The Path Forward: Human Trials and Regulatory Hurdles
Despite the promising results in macaques, several steps remain before the soft ABI becomes commercially available for human patients. The researchers are now preparing for the next phase of development, which involves scaling the manufacturing process to meet clinical standards and conducting safety trials required by regulatory bodies like the FDA in the United States and the EMA in Europe.
Future human trials will focus on whether the increased resolution observed in animal models translates into improved speech perception for patients. The goal is to move beyond "sound awareness" and toward "speech understanding," which would allow NF2 patients to communicate more naturally and improve their overall quality of life.
Furthermore, the team is investigating how these soft implants hold up over years of use. The brainstem is subject to slight movements due to respiration and heartbeat; a flexible implant is theoretically better suited to handle these micro-movements than a rigid one, potentially increasing the lifespan of the device.
Conclusion: A New Era for Auditory Prosthetics
The collaboration between Mass General Brigham and EPFL highlights the power of interdisciplinary research, combining surgical expertise with cutting-edge materials science. For the thousands of individuals worldwide living with NF2 or other conditions that preclude the use of cochlear implants, the soft ABI represents the first major technological leap in decades.

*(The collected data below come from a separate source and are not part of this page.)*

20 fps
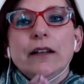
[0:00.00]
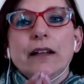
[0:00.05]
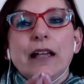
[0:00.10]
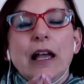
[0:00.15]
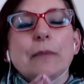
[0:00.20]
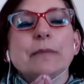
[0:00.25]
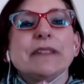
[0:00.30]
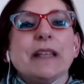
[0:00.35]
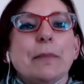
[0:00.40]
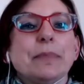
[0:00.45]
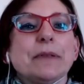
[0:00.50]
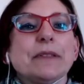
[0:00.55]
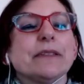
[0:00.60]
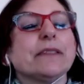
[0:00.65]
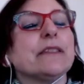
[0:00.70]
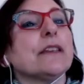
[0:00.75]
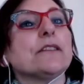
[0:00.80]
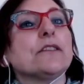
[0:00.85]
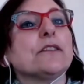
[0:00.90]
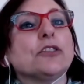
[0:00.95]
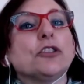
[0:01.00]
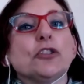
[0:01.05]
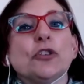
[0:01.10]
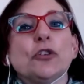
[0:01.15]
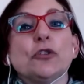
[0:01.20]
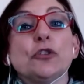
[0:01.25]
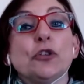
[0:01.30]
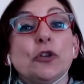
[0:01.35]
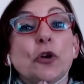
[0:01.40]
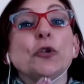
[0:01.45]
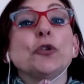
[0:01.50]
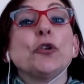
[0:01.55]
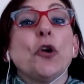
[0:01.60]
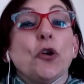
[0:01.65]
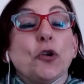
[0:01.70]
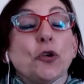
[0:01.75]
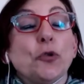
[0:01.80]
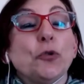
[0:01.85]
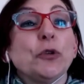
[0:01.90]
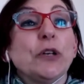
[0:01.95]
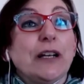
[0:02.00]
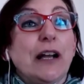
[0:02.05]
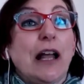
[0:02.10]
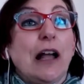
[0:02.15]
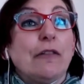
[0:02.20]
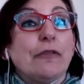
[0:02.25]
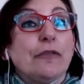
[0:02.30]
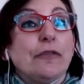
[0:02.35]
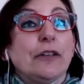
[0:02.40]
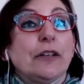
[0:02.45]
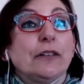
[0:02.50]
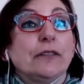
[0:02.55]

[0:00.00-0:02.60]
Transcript: comes up and says to you, you're not good enough,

By prioritizing the biological and anatomical realities of the human brain, the researchers have created a device that is not just a tool for hearing, but a sophisticated interface capable of integrating seamlessly with the most delicate structures of the nervous system. As the project moves toward human clinical trials, the medical world watches closely, hopeful that this innovation will finally bridge the gap between total silence and the world of sound.